Mentre iniziavo a scrivere questo articolo, mi sono resa conto che tra due giorni sarà il mio trentacinquesimo compleanno. Il pensiero successivo è andato al fatto che sono esattamente ventun'anni che faccio questo lavoro! Ripercorrendo le tappe di questo percorso, credo di poter dire di aver scelto di fare la scuola alberghiera perché questa decisione mi dava una sensazione di libertà.
Ero convinta, in questo modo, di poter stare in mezzo alla gente e di poter costruire da subito qualcosa senza “perdere tempo” a studiare materie che non mi piacevano né mi interessavano. Quel che mi piace e interessa, invece, è parlare, vedere e potermi confrontare sempre con gente nuova. Quale miglior luogo per fare tutto questo, se non un ristorante?
Il mio desiderio di stare in sala mi distingueva dalla maggioranza degli studenti della scuola, infatti quando ho fatto l'alberghiera la percentuale di persone che sceglieva la cucina era già abbastanza alta, mentre erano decisamente pochi quelli che avevano la mia stessa idea. Inoltre, quando feci il mio primo incontro preliminare all’iscrizione, mi dissero che su dieci studenti che sceglievano di fare sala, nove abbandonavano dopo poco tempo.
Questo mi affascinava allora e mi affascina ancora oggi: mi motiva l'idea di riuscire a fare cose che non tutti vogliono o possono fare. Mi piaceva e mi piace sensazione di poter essere qualcuno, di essere diversa dagli altri, e non un semplice numero.

Anna Sala insieme ad Andrea Provenzani, cuoco del Liberty. Prima di andarci a lavorare, Anna ne è stata un'affezionata cliente
Poi il lavoro vero e proprio l'ho iniziato in una trattoria a pochi passi da casa, dove si facevano un sacco di coperti, ma con pochissima qualità. Questo non mi piaceva molto, non mi dava soddisfazione: ecco perché ho cercato di andarmene il prima possibile dalla Brianza. E credetemi, non è uno stereotipo. In Brianza c’è l’usanza di mangiare tanto e male ancora oggi...
Fatte le mie prime esperienze, una serie di coincidenze mi hanno portata in un locale di Mezzago, che purtroppo ora non c’è più, e che si chiamava
La Locanda degli Archinti. Era un ristorante con solamente trenta coperti, in cui poteva esistere solo una parola: qualità. Finalmente avevo trovato ciò che cercavo. Purtroppo a causa dei litigi che ci furono tra i due proprietari, marito e moglie, quel locale poi chiuse.

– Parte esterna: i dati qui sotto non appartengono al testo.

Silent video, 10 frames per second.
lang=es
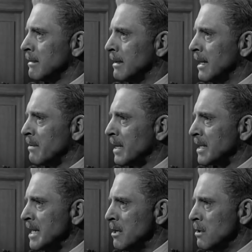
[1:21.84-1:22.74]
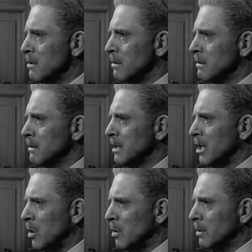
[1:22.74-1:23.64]
Era la vieja,
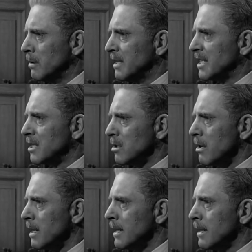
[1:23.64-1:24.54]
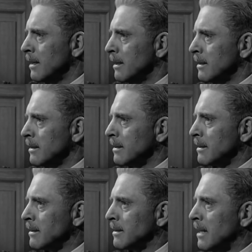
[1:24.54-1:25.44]
la viejísima historia
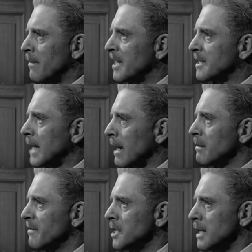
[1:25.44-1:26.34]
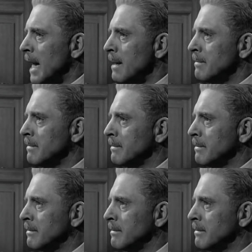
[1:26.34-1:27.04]
del Cordero Propiciatorio.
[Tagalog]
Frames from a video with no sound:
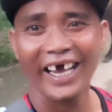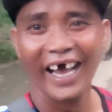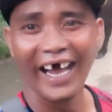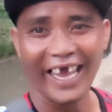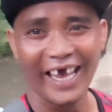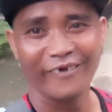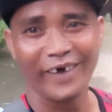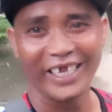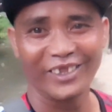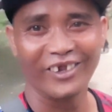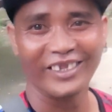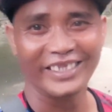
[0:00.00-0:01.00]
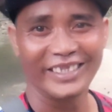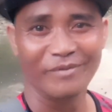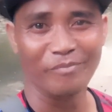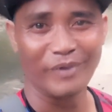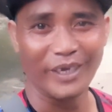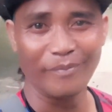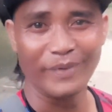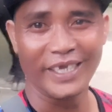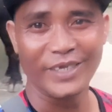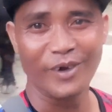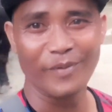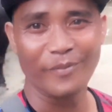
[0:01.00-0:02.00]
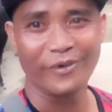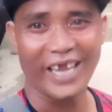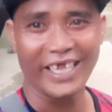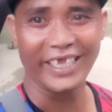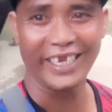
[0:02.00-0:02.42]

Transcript: Ayan mga idol, bibidyoan po natin.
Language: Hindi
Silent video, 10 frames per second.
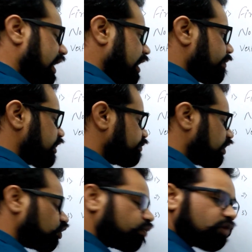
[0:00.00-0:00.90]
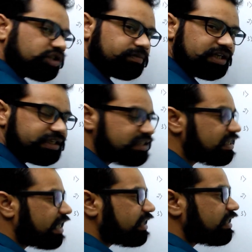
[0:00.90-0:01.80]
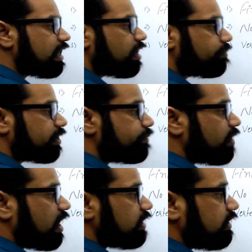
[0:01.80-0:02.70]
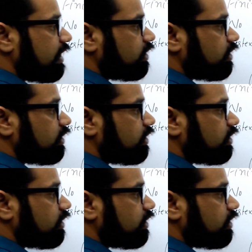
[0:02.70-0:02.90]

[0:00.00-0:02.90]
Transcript: अब इसमें दो पॉसिबिलिटीज़ हैं कि आपके पास लेट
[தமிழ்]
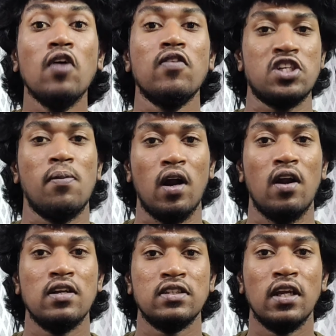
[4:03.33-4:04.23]
ஆயிரம்
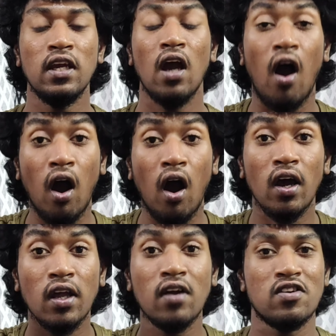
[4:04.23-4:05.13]
வருஷம் ஆனாலும் சரி
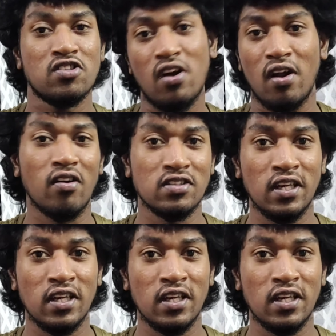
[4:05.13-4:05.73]
ஆறாயிரம் வருஷம்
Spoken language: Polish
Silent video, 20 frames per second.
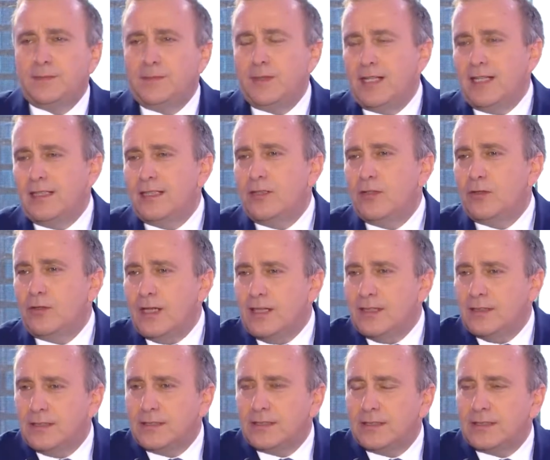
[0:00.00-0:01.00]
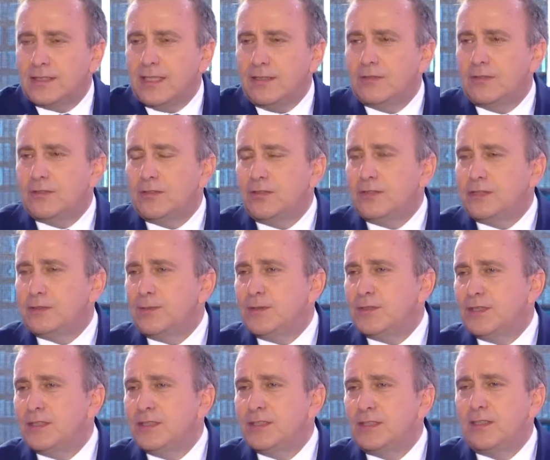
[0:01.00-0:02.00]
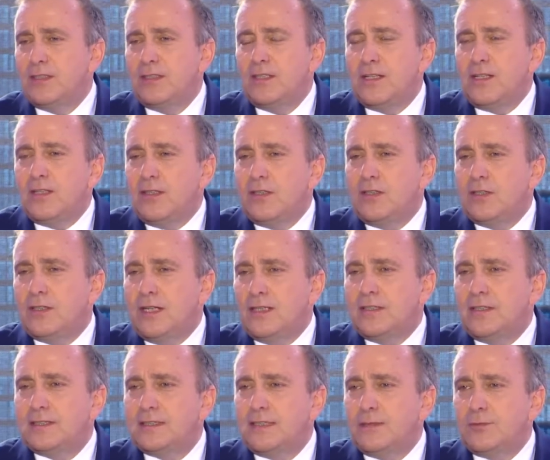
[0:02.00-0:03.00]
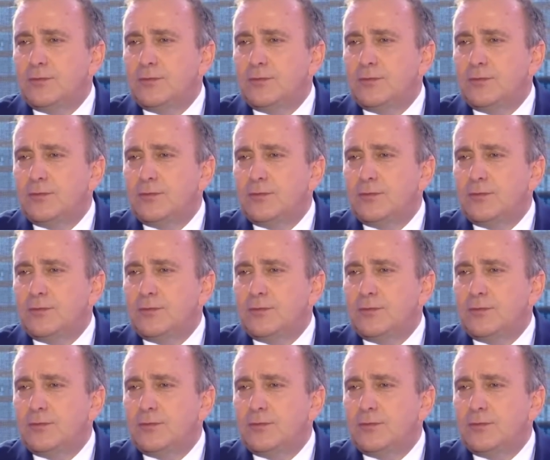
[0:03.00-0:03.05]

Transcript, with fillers: zbierane lokalnie zostały do dyspozycji lokalnych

A quel tempo avevo l'abitudine di andare ogni lunedì, giorno di chiusura della
Locanda, a bere un aperitivo da
Peck: così mi venne l'ispirazione e provai a chiedere se per caso stessero cercando un sommelier. Ricordo ancora con un sorriso il mio colloquio con
Mario Stoppani. Quando arrivai nel suo ufficio mi guardò negli occhi e senza nemmeno prendere in mano il mio curriculum mi chiese: «Lei ha voglia di lavorare?». Io ovviamente risposi di sì e lui semplicemente mi disse: «Bene, per me è assunta da domani!».

Uno dei piatti del menu del Liberty
Così sono iniziati otto lunghi anni di vita professionale e personale, otto anni che mi hanno permesso di imparare tutto quello che ora so sul vino e anche molto di più. E' difficile descrivere in altro modo la mia esperienza da
Peck, perché non è un luogo di lavoro qualunque, è
Peck, e basta.
Dopo questo bellissimo periodo mi sono trasferita per un anno a Londra, in seguito sono stata nove mesi alle Bermuda, poi sono rientrata a Milano, dove ho fatto qualche esperienza meno felice in alcune multinazionali, e finalmente sono arrivata al
Liberty. Con
Andrea Provenzani ci conosciamo da dodici anni, anni in cui sono stata un'assidua frequentatrice di questo locale che adesso sento mio.
Qui c’è tutto quello che ho sempre desiderato: la qualità della cucina, l'armonia tra le persone, uno chef straordinario e un ambiente lavorativo che non cambierei per nulla al mondo. Oggi posso dire che avevo ragione, che a suo tempo ho fatto la scelta giusta. Mi piace stare in sala perché così ogni giorno vedo gente diversa e mi trovo davanti una nuova sfida.